▶ _What is being asked_
Could you please reproduce every record below exactly, leaving out the pictures?

▶ _Records for the task_
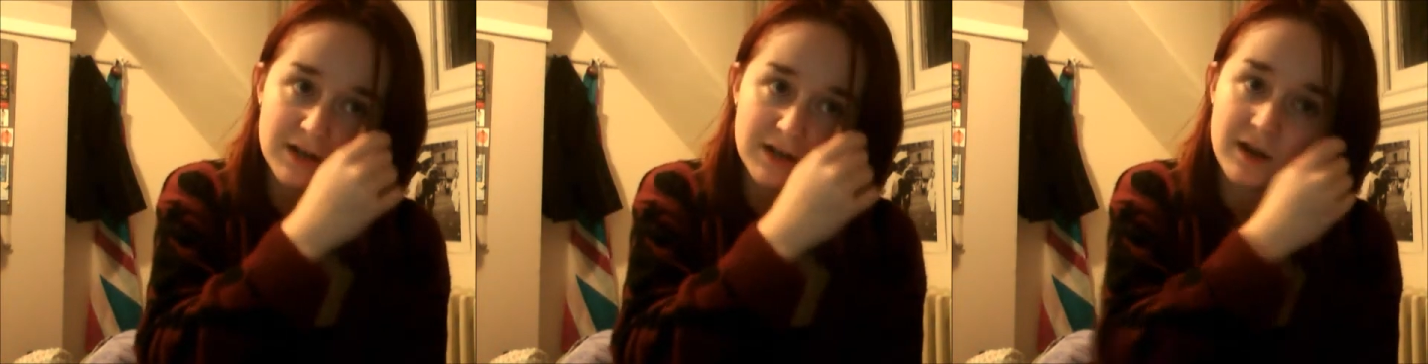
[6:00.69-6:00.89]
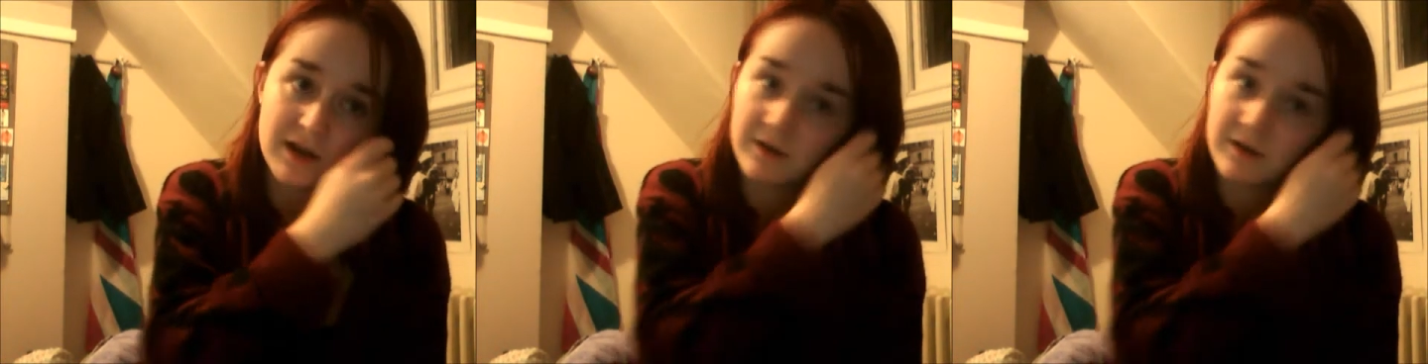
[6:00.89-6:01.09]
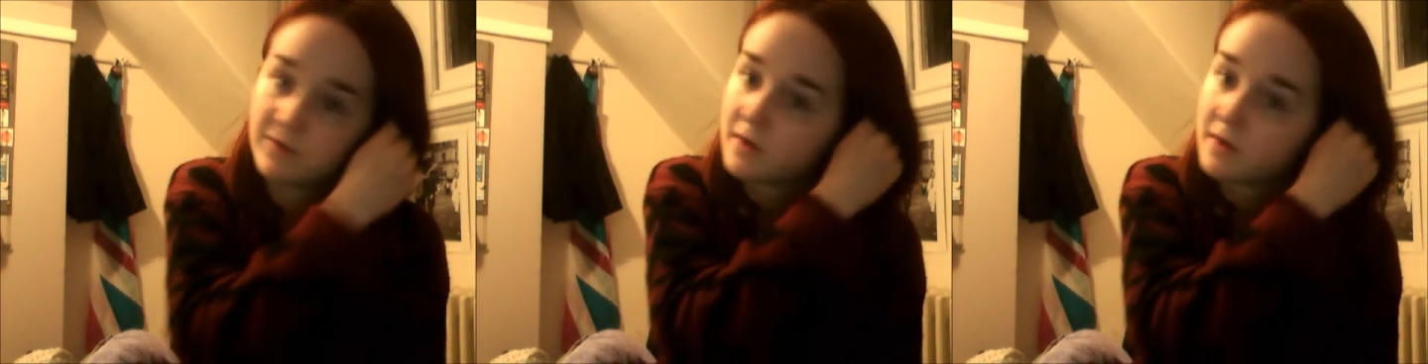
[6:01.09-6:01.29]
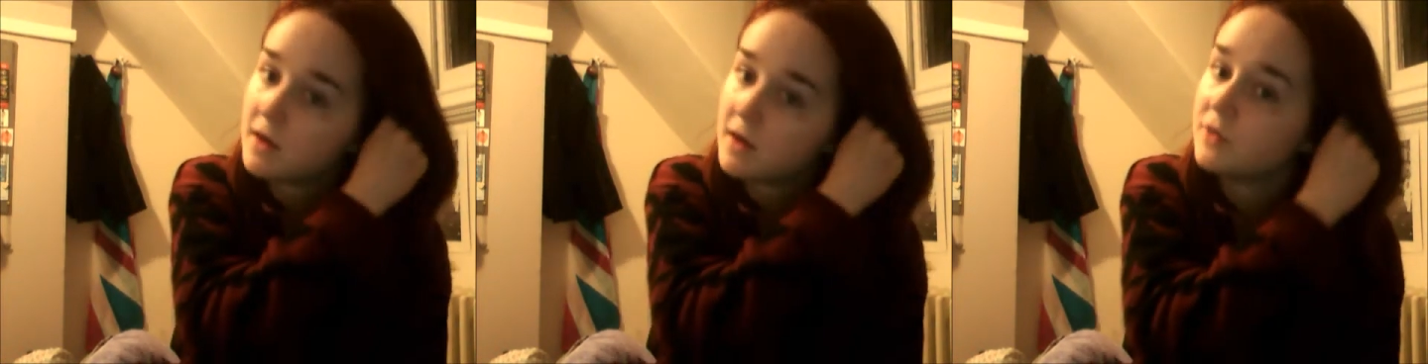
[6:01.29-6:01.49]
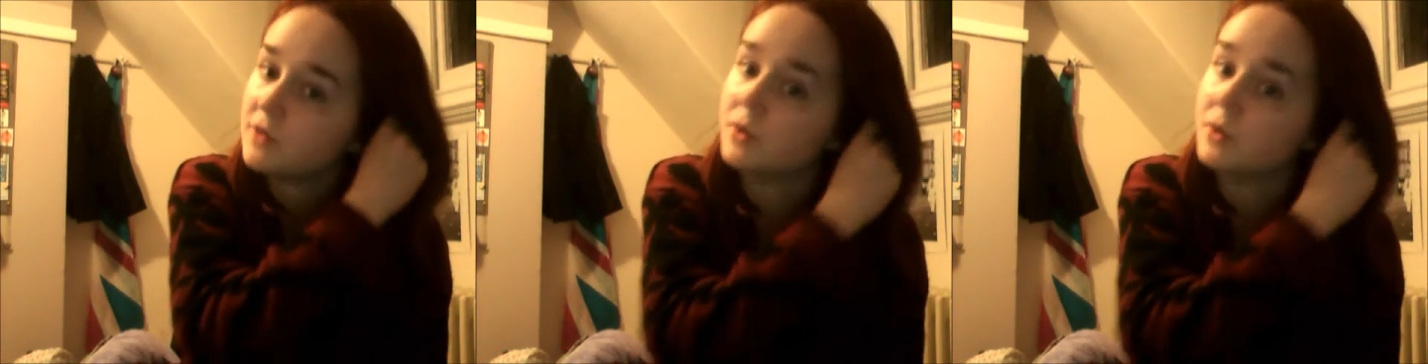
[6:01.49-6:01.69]
life
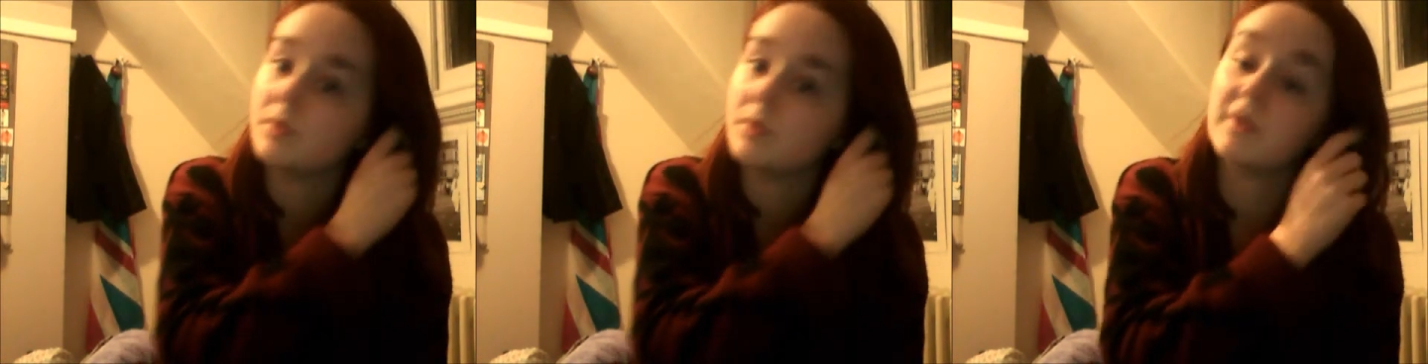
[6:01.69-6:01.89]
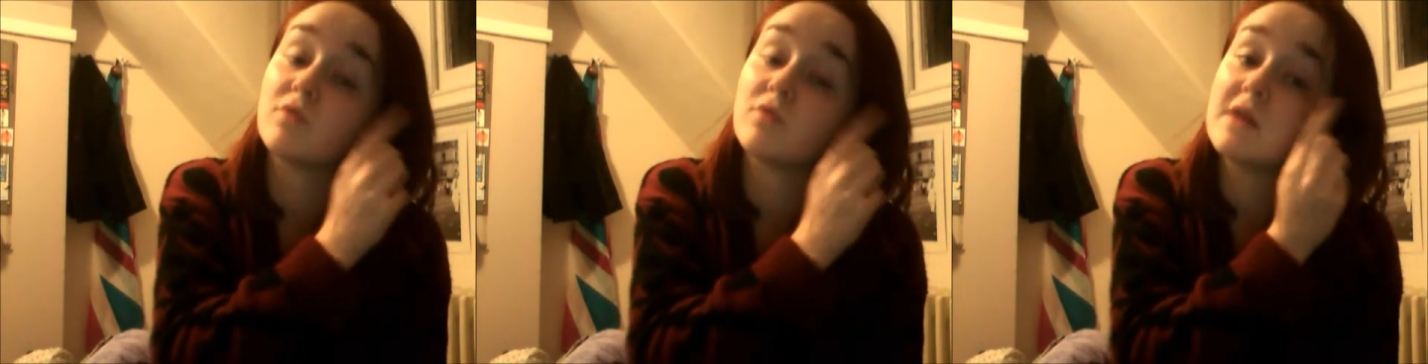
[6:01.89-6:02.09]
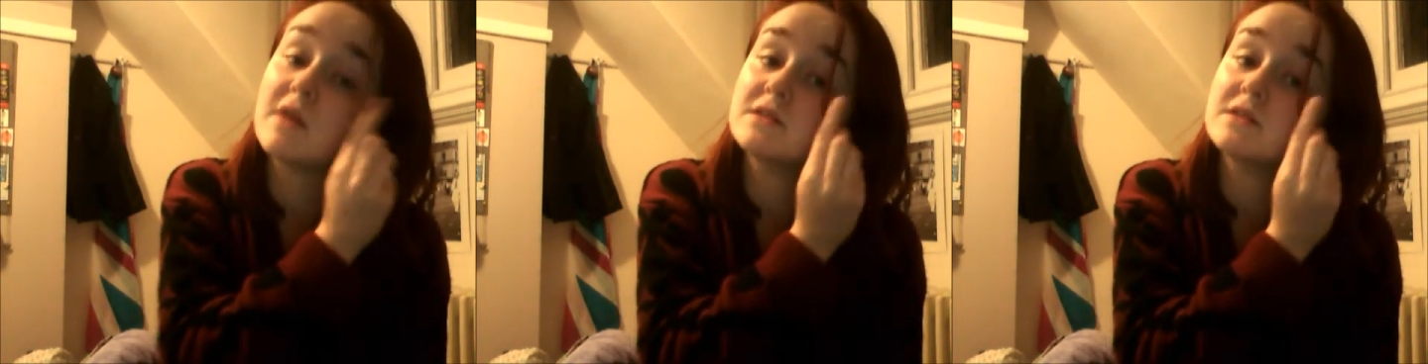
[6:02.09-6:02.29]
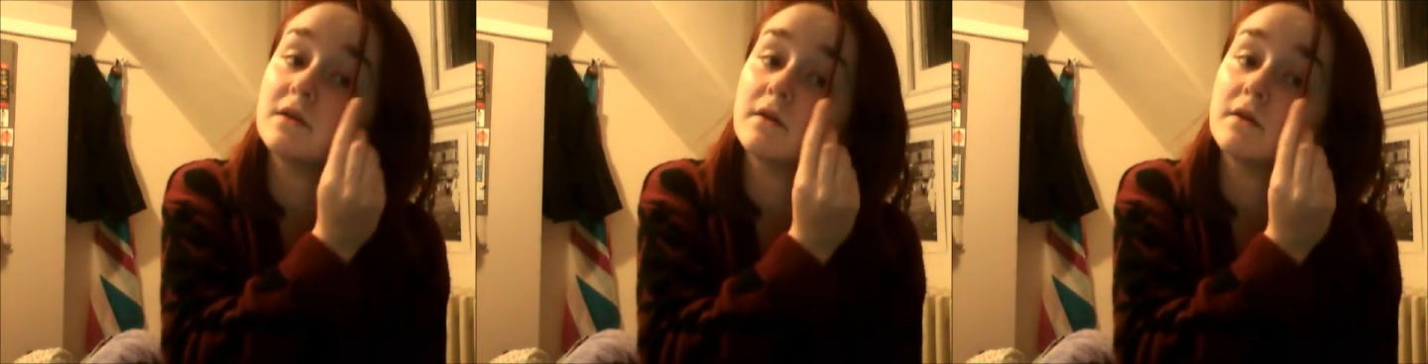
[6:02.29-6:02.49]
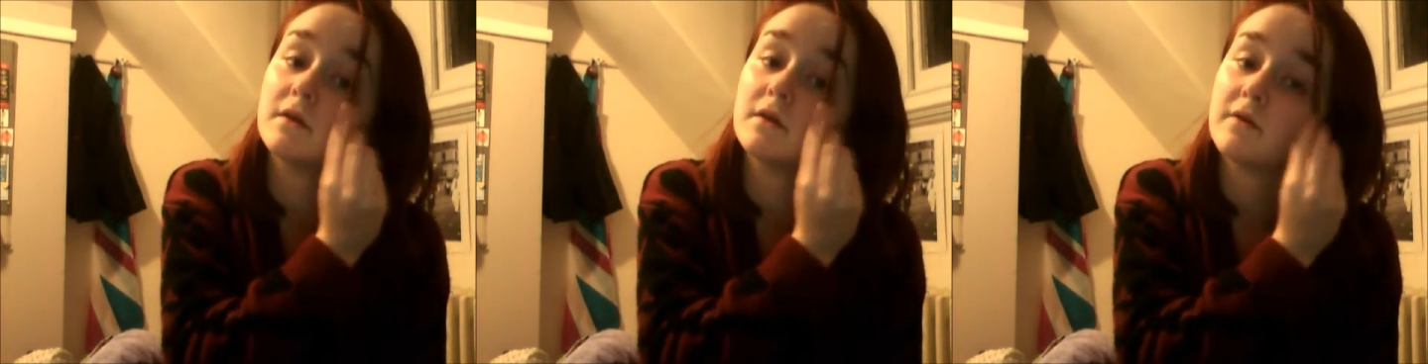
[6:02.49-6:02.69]
that would have been the
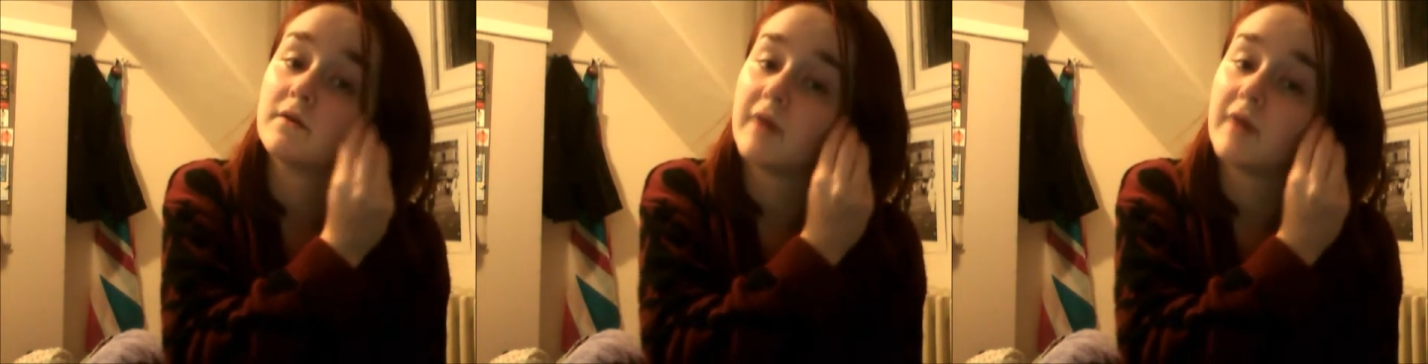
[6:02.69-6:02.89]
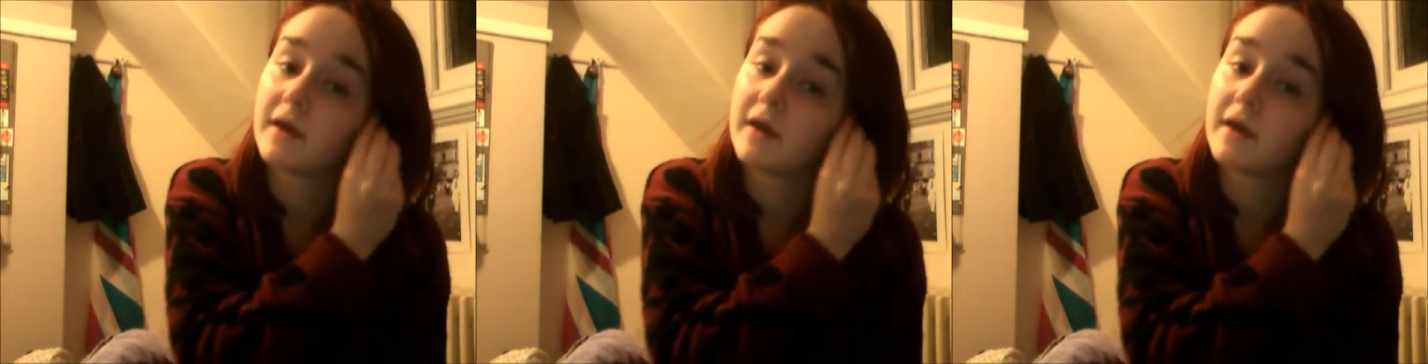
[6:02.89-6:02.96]
reason for her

▶ _Reply to the task_
[6:00.69-6:00.89]
[6:00.89-6:01.09]
[6:01.09-6:01.29]
[6:01.29-6:01.49]
[6:01.49-6:01.69]
life
[6:01.69-6:01.89]
[6:01.89-6:02.09]
[6:02.09-6:02.29]
[6:02.29-6:02.49]
[6:02.49-6:02.69]
that would have been the
[6:02.69-6:02.89]
[6:02.89-6:02.96]
reason for her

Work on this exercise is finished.